> [Source data]
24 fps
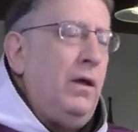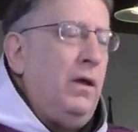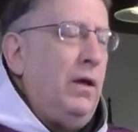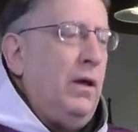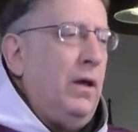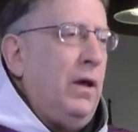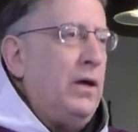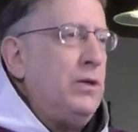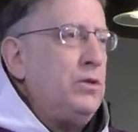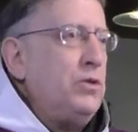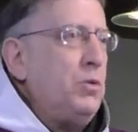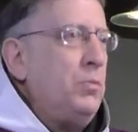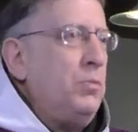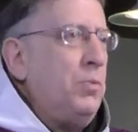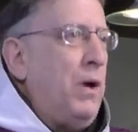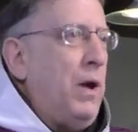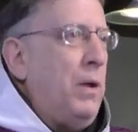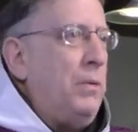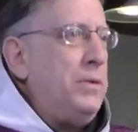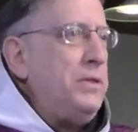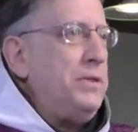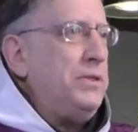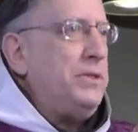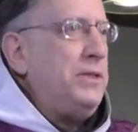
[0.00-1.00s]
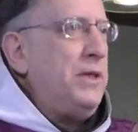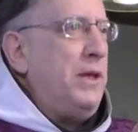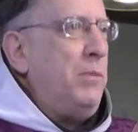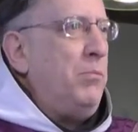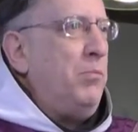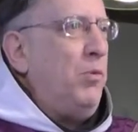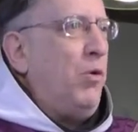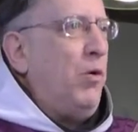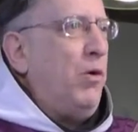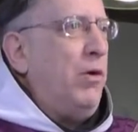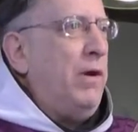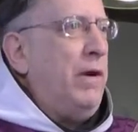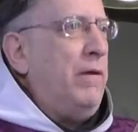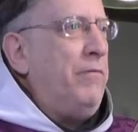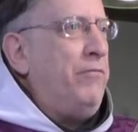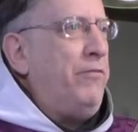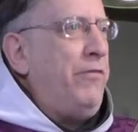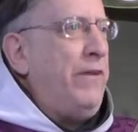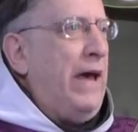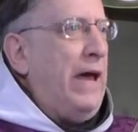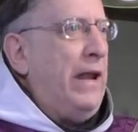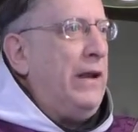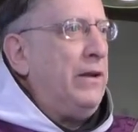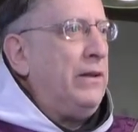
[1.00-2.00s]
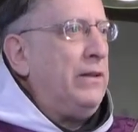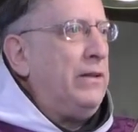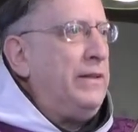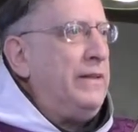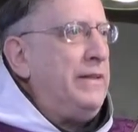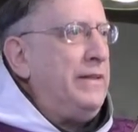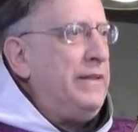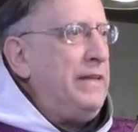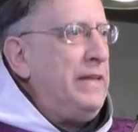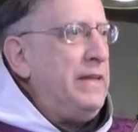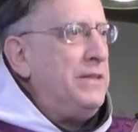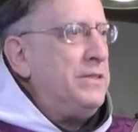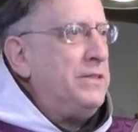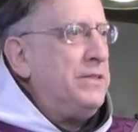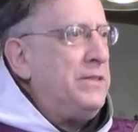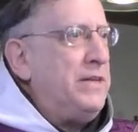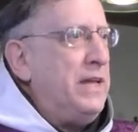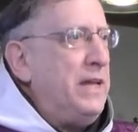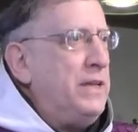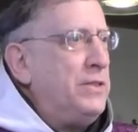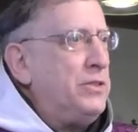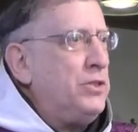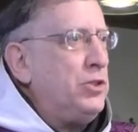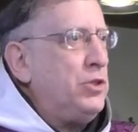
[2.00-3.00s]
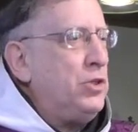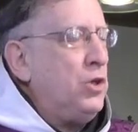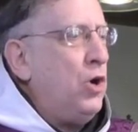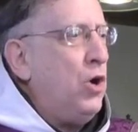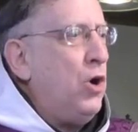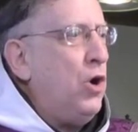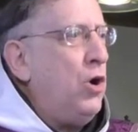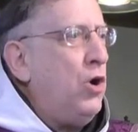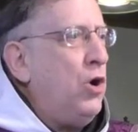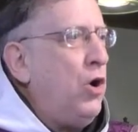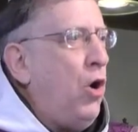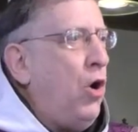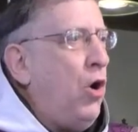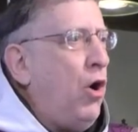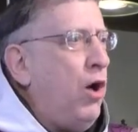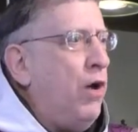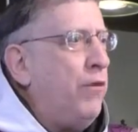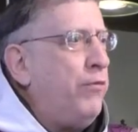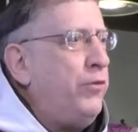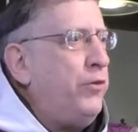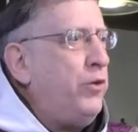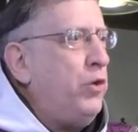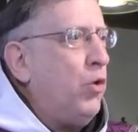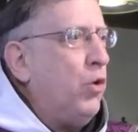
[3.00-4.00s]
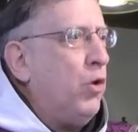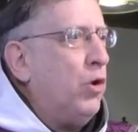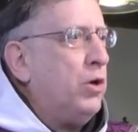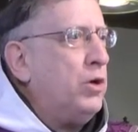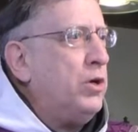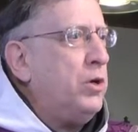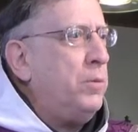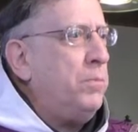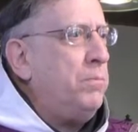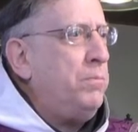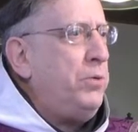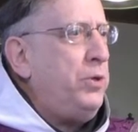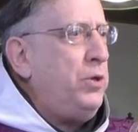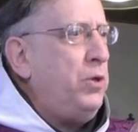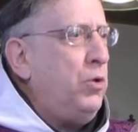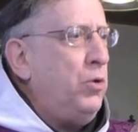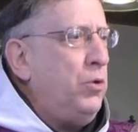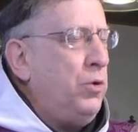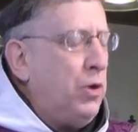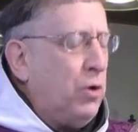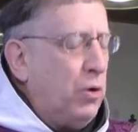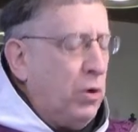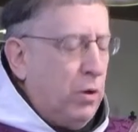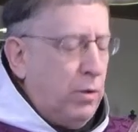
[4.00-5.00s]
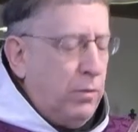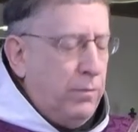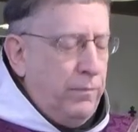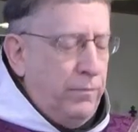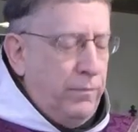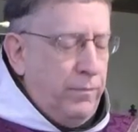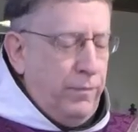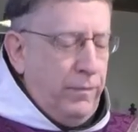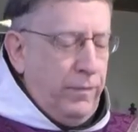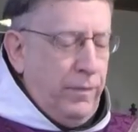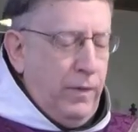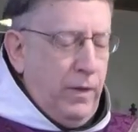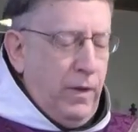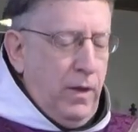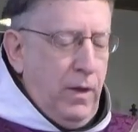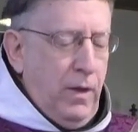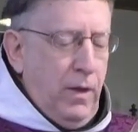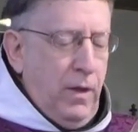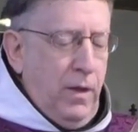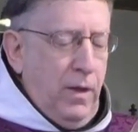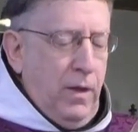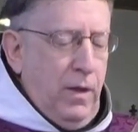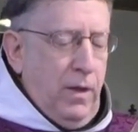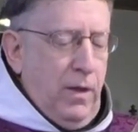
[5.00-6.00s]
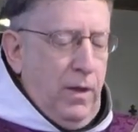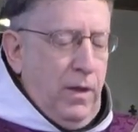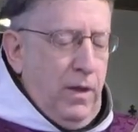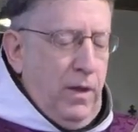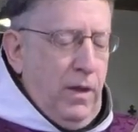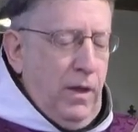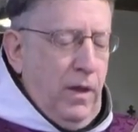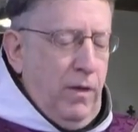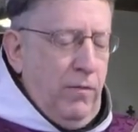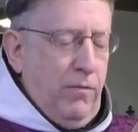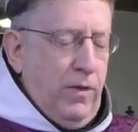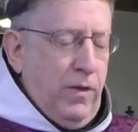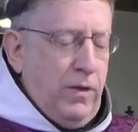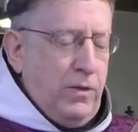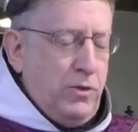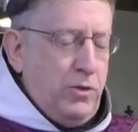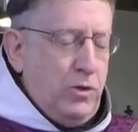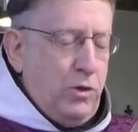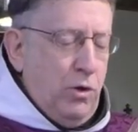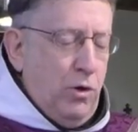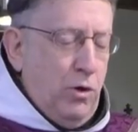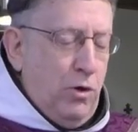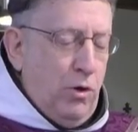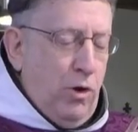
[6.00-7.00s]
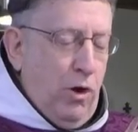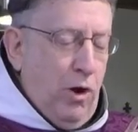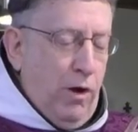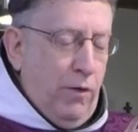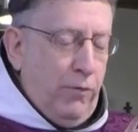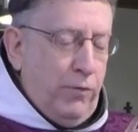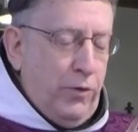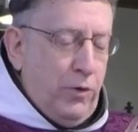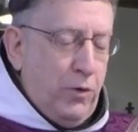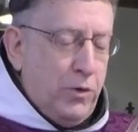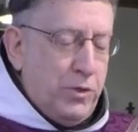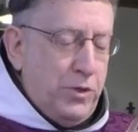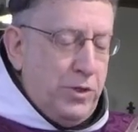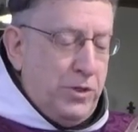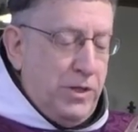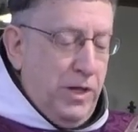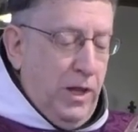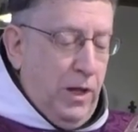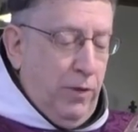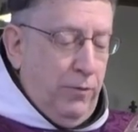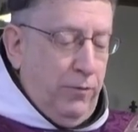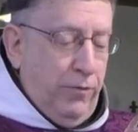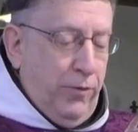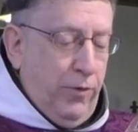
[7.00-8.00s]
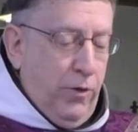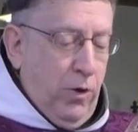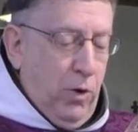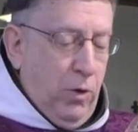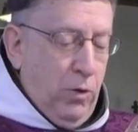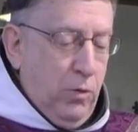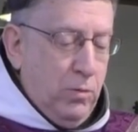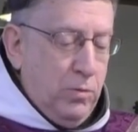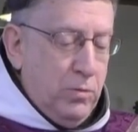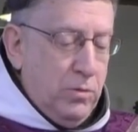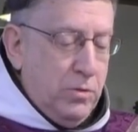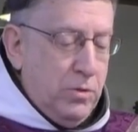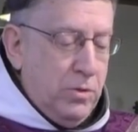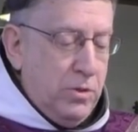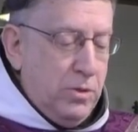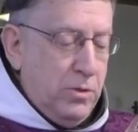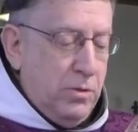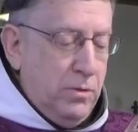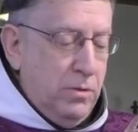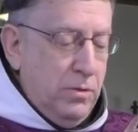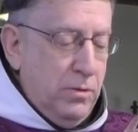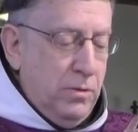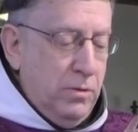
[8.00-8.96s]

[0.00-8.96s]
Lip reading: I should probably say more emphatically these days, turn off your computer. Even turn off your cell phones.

> [What is required] Quote exactly, and only, the lines from the one containing "[0.00-1.00s]" through the last line of the records above, both included; leave out any pictures.

> [Exercise solution]
[0.00-1.00s]
[1.00-2.00s]
[2.00-3.00s]
[3.00-4.00s]
[4.00-5.00s]
[5.00-6.00s]
[6.00-7.00s]
[7.00-8.00s]
[8.00-8.96s]

[0.00-8.96s]
Lip reading: I should probably say more emphatically these days, turn off your computer. Even turn off your cell phones.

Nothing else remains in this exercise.